Growing up in Lackawanna, N.Y., Shawn was allowed a single pet, a small black Boston bulldog named Mugsy. In a house where conversation was limited to admonitions to keep clean, "Mugsy was the only one I could talk to," he recalls. "I was about 6 or 7 and very shy. I wore a black baseball cap low over my eyes and always walked with my head down. The only people I knew were the bums in the gutter. If anyone ever came toward me, Mugsy and I would cut through a backyard and circle around the house or jump across the street."

Mugsy lasted six months, then disappeared. "I know my mother took him away," Shawn says. "I have a hunch that she was jealous." Perhaps because of that experience, he didn't have another pet until four years ago, when he began dating a bird-lover.
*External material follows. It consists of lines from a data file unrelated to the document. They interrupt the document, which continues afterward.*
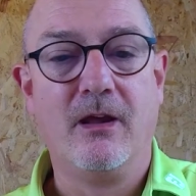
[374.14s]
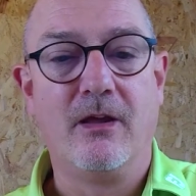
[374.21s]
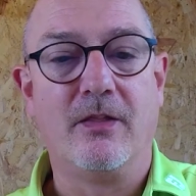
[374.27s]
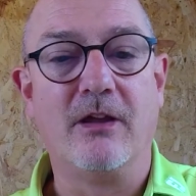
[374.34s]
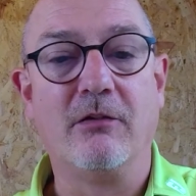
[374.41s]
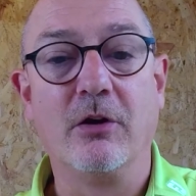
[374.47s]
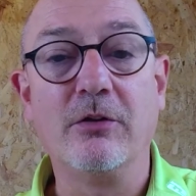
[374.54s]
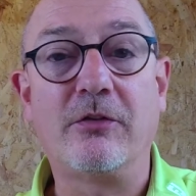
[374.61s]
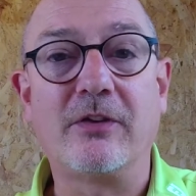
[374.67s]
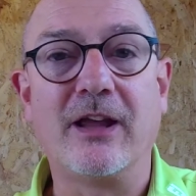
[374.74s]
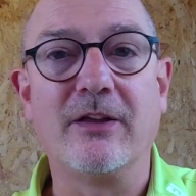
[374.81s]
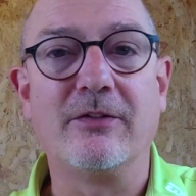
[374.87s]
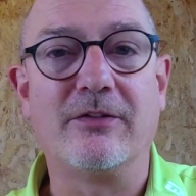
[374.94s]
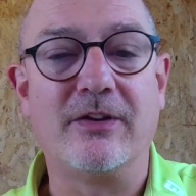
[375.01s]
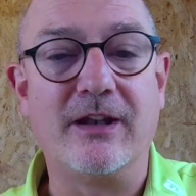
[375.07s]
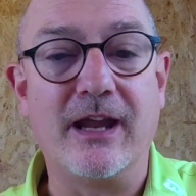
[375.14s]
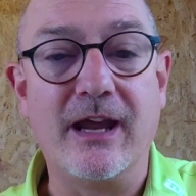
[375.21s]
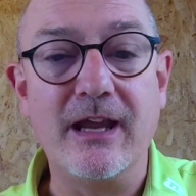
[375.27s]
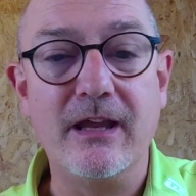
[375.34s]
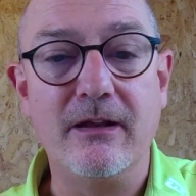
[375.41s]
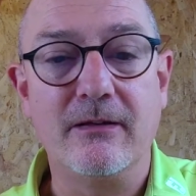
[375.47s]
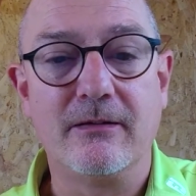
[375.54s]
They're on sale
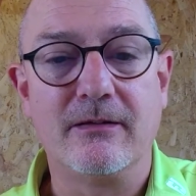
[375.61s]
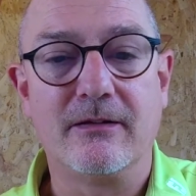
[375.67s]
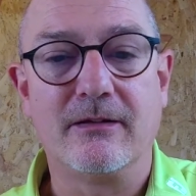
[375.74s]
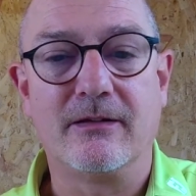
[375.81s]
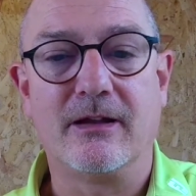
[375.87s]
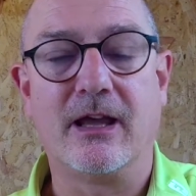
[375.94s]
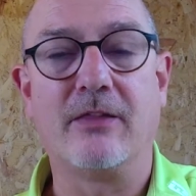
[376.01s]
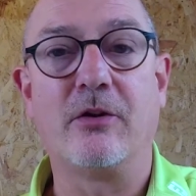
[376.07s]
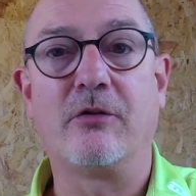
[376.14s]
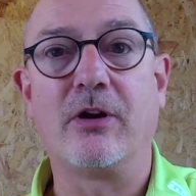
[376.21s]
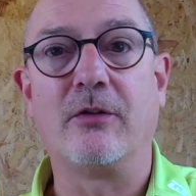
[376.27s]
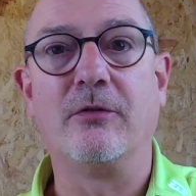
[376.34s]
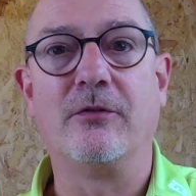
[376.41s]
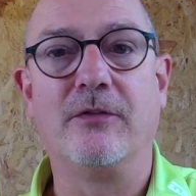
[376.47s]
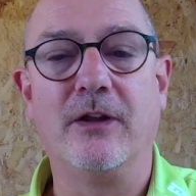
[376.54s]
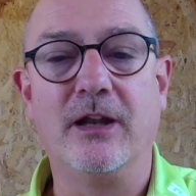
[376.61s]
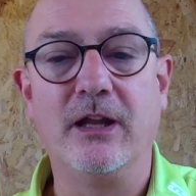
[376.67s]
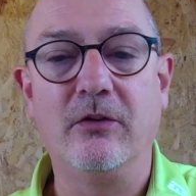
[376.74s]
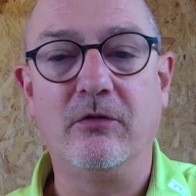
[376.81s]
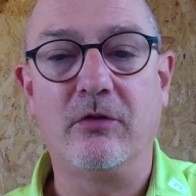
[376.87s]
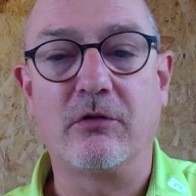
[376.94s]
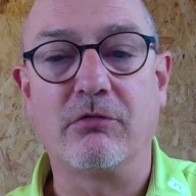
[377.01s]
today at the Travel
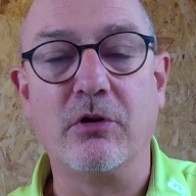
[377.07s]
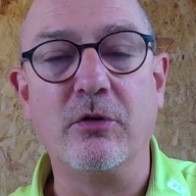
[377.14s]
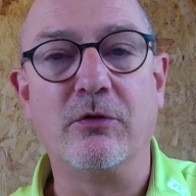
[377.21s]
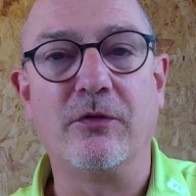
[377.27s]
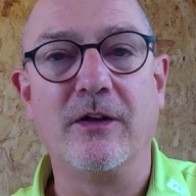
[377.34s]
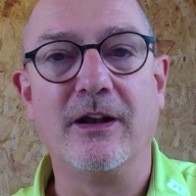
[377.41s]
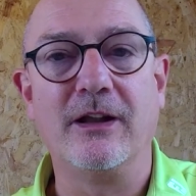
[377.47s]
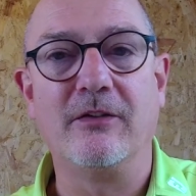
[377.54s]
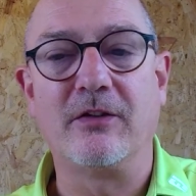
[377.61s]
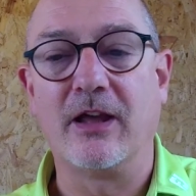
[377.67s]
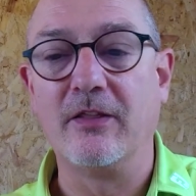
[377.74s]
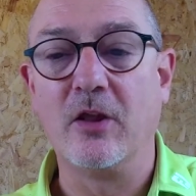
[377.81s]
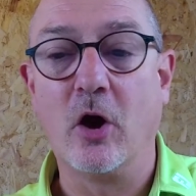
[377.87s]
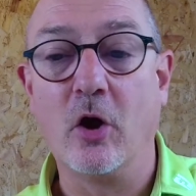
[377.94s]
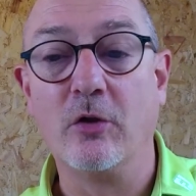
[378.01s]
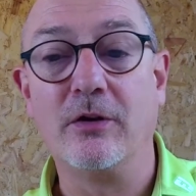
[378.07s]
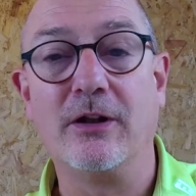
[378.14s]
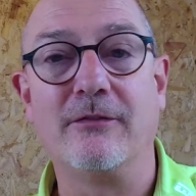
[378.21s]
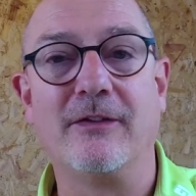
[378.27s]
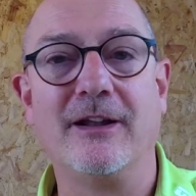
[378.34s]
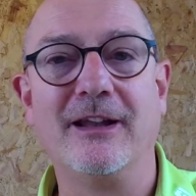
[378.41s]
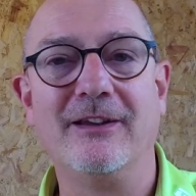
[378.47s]
Village, the Cruise Village and the
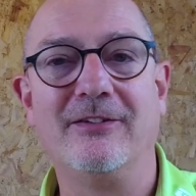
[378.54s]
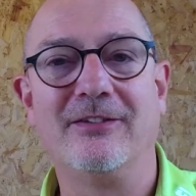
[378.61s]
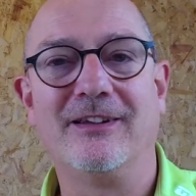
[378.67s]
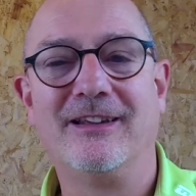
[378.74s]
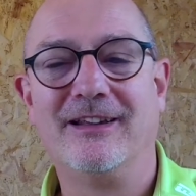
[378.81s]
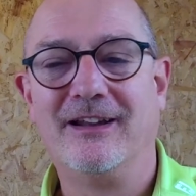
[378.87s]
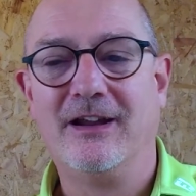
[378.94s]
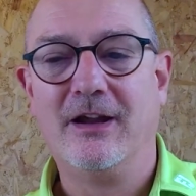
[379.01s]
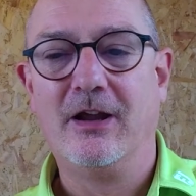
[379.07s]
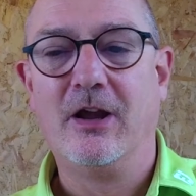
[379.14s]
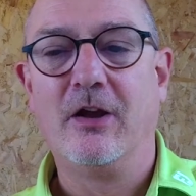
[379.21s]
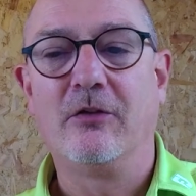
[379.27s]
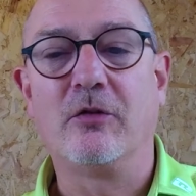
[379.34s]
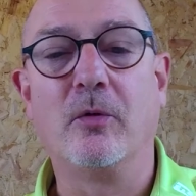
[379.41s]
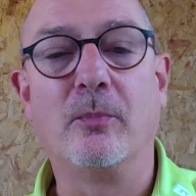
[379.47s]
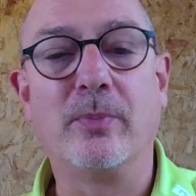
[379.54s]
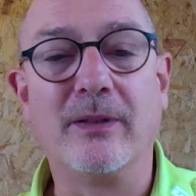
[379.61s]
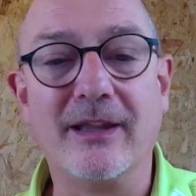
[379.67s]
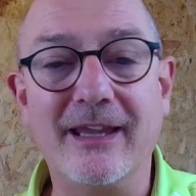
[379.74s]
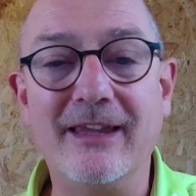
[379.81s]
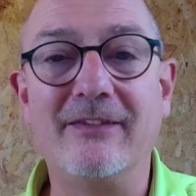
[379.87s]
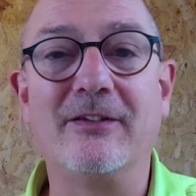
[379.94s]
Holiday Village. So
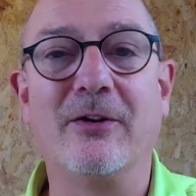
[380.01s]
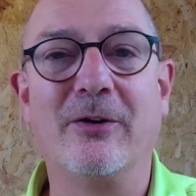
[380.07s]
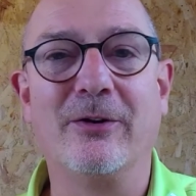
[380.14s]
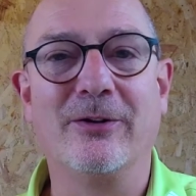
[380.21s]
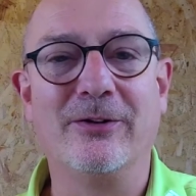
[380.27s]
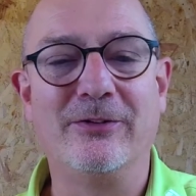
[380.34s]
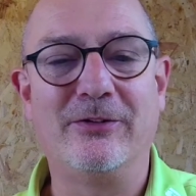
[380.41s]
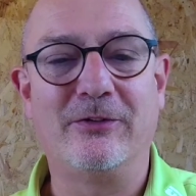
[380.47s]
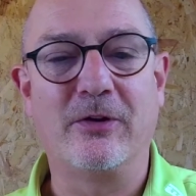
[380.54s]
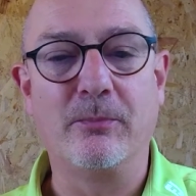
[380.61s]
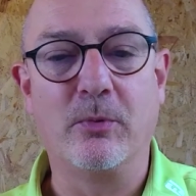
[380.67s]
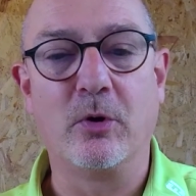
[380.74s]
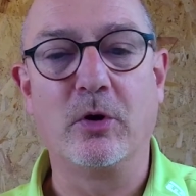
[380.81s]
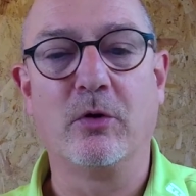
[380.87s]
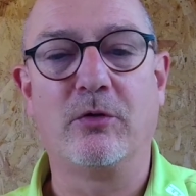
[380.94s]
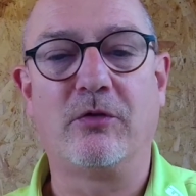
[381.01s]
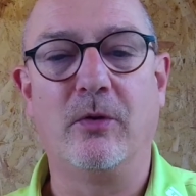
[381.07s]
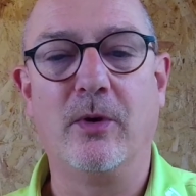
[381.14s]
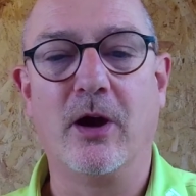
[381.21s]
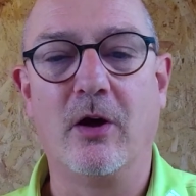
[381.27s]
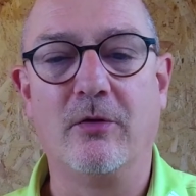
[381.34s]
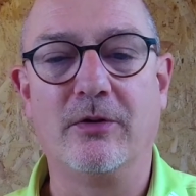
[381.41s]
please call us to book your
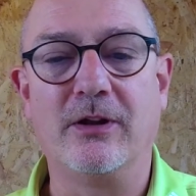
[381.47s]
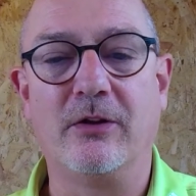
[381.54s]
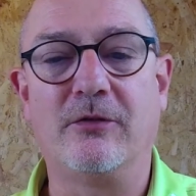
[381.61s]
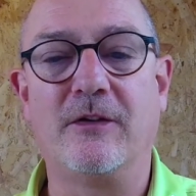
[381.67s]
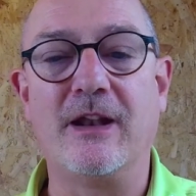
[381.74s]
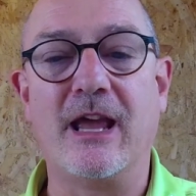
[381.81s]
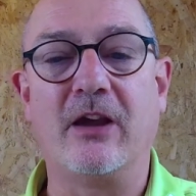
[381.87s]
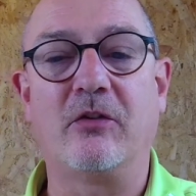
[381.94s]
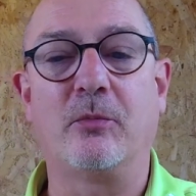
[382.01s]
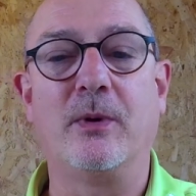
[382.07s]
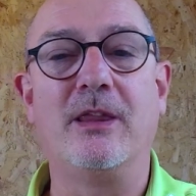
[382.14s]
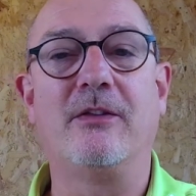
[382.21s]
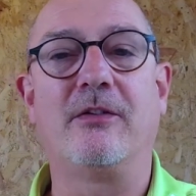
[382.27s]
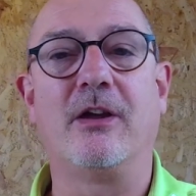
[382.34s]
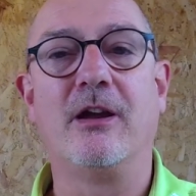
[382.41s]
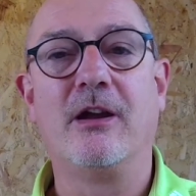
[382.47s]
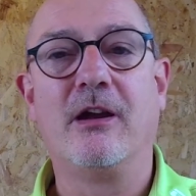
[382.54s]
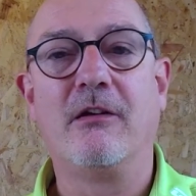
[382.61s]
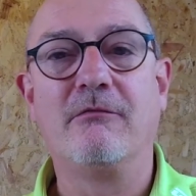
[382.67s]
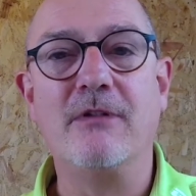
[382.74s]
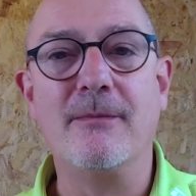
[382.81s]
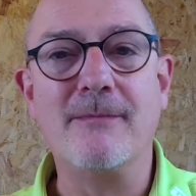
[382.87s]
TUI holidays for next winter.
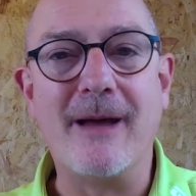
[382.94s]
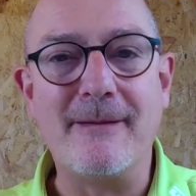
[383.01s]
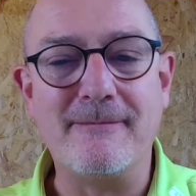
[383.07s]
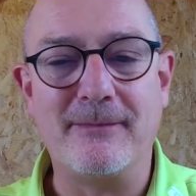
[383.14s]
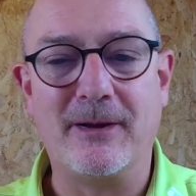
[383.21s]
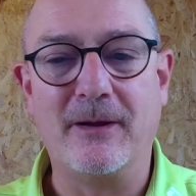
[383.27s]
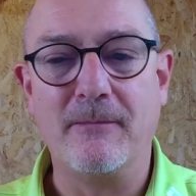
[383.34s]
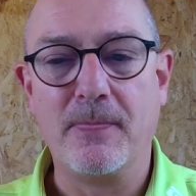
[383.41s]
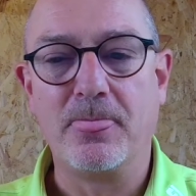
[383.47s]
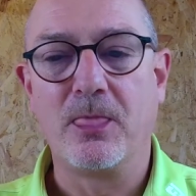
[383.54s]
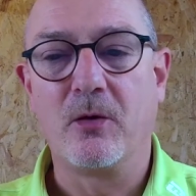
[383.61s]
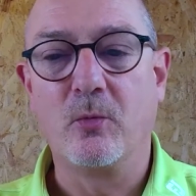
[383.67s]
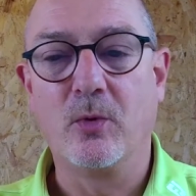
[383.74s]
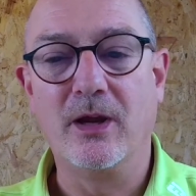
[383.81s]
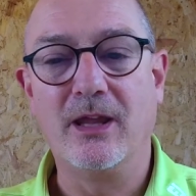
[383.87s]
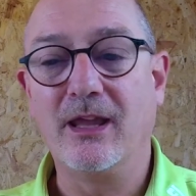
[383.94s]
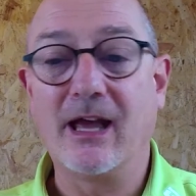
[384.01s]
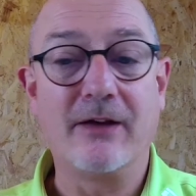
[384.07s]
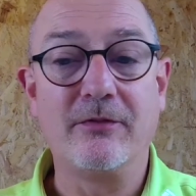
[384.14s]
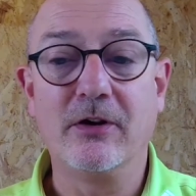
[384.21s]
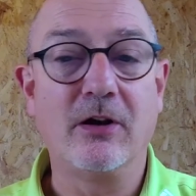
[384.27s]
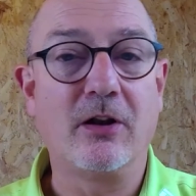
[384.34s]
Remember, we
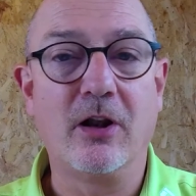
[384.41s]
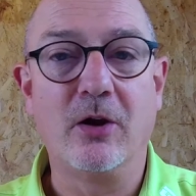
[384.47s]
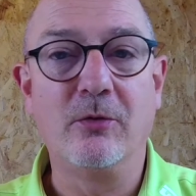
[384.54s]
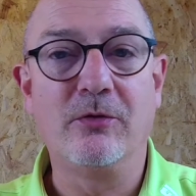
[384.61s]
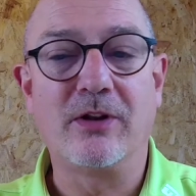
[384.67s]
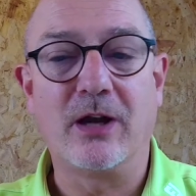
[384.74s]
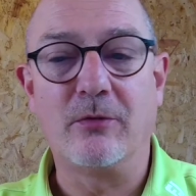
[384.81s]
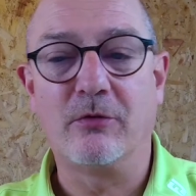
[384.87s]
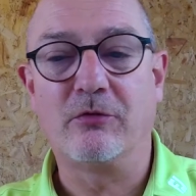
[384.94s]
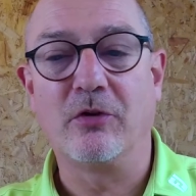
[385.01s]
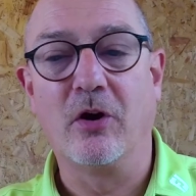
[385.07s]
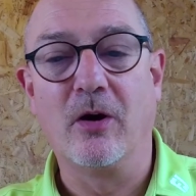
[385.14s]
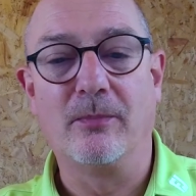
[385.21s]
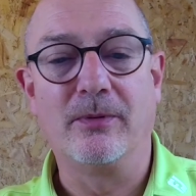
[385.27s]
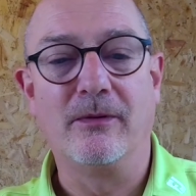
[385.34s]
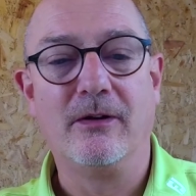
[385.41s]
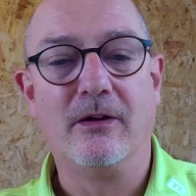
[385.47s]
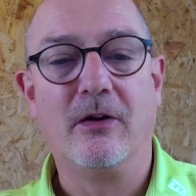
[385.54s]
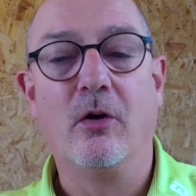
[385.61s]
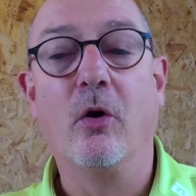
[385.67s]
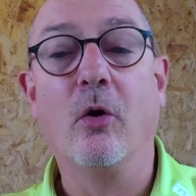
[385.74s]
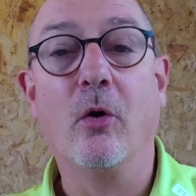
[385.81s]
haven't closed our shop
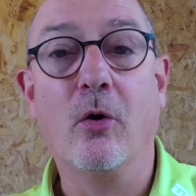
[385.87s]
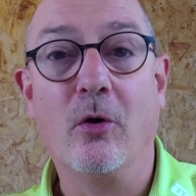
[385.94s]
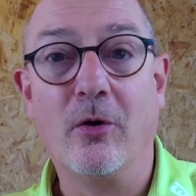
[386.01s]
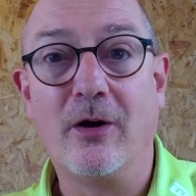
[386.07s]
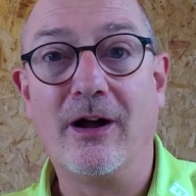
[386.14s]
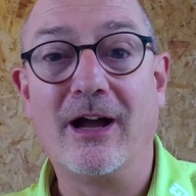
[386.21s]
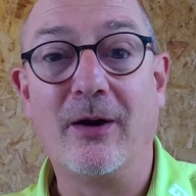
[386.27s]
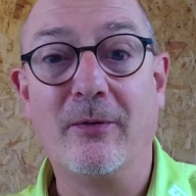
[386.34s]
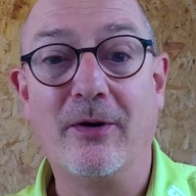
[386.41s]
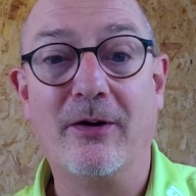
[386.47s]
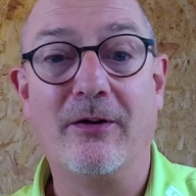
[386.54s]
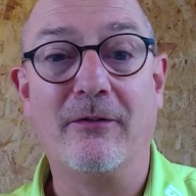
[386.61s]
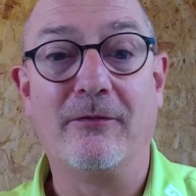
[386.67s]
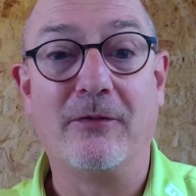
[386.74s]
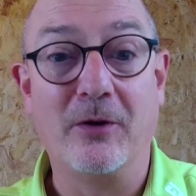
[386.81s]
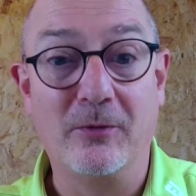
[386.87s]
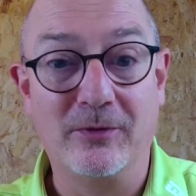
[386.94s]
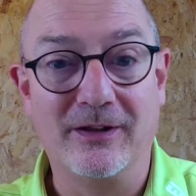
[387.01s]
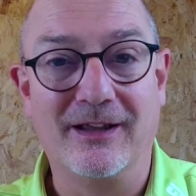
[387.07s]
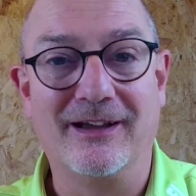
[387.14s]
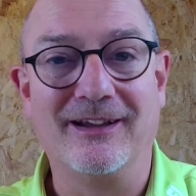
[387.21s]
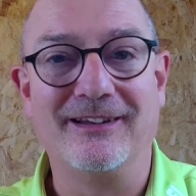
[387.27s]
or our phone
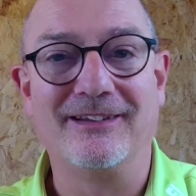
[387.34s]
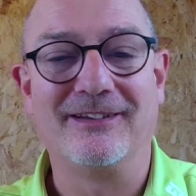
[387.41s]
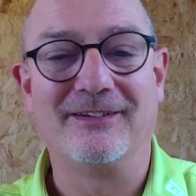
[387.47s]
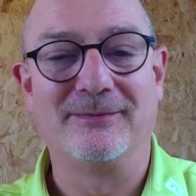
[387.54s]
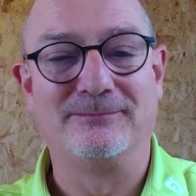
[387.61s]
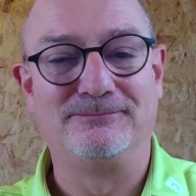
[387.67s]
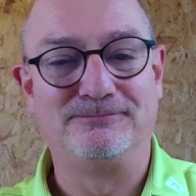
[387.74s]
lines.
The first time he called her for a date, she couldn't come to the phone because she was giving artificial respiration to her dying parrot, Coco.

The rescue attempt was unsuccessful. To console her, Shawn offered to replace the pet. The woman decided she wanted a scarlet macaw. She and Shawn reasoned that, because macaws cost $100 in Brazil, compared to $2,500 here, they would go to South America in search of a bargain bird. The trip would end up costing $15,000.

The idea was to purchase a single, inexpensive macaw--a bird that Shawn describes as looking like "an eagle in drag." By the time they were ready to leave the coastal city of Bahia, Shawn and his woman friend had acquired two toucans, two parrots, two Bahian monkeys that she had bought him as a thank-you gift and, yes, one macaw.

The night before their departure for home, the entire entourage was trying to get some sleep at the Sunrise Motel outside of Rio de Janeiro when the macaw started to scream, and the people next door started to pound on the walls. The only way to keep the bird quiet, they found, was to put it in bed with them and hold it. "I was scared like hell of the thing," says Shawn. "I'm afraid of birds--little birds, let alone this eagle. Macaws have 2,000 pounds of pressure in their jaws. They can chew off a doorknob. I thought that in the dark he could turn around and bite me." Shawn grabbed a blanket and spent the night in the hall.

The next day, at the airport, Brazilian and U.S. regulations forced the couple to leave behind the toucans and the parrots. Shawn's friend received authorization to export the macaw and he simply slipped the monkeys into his pockets after having them inoculated.

Even as monkeys are swinging from his living room drapes, Shawn still claims that he leads a serene life. "My mind is so complex that my life has to be simple. You can't have a complicated mind and a complicated life. They put people like that away."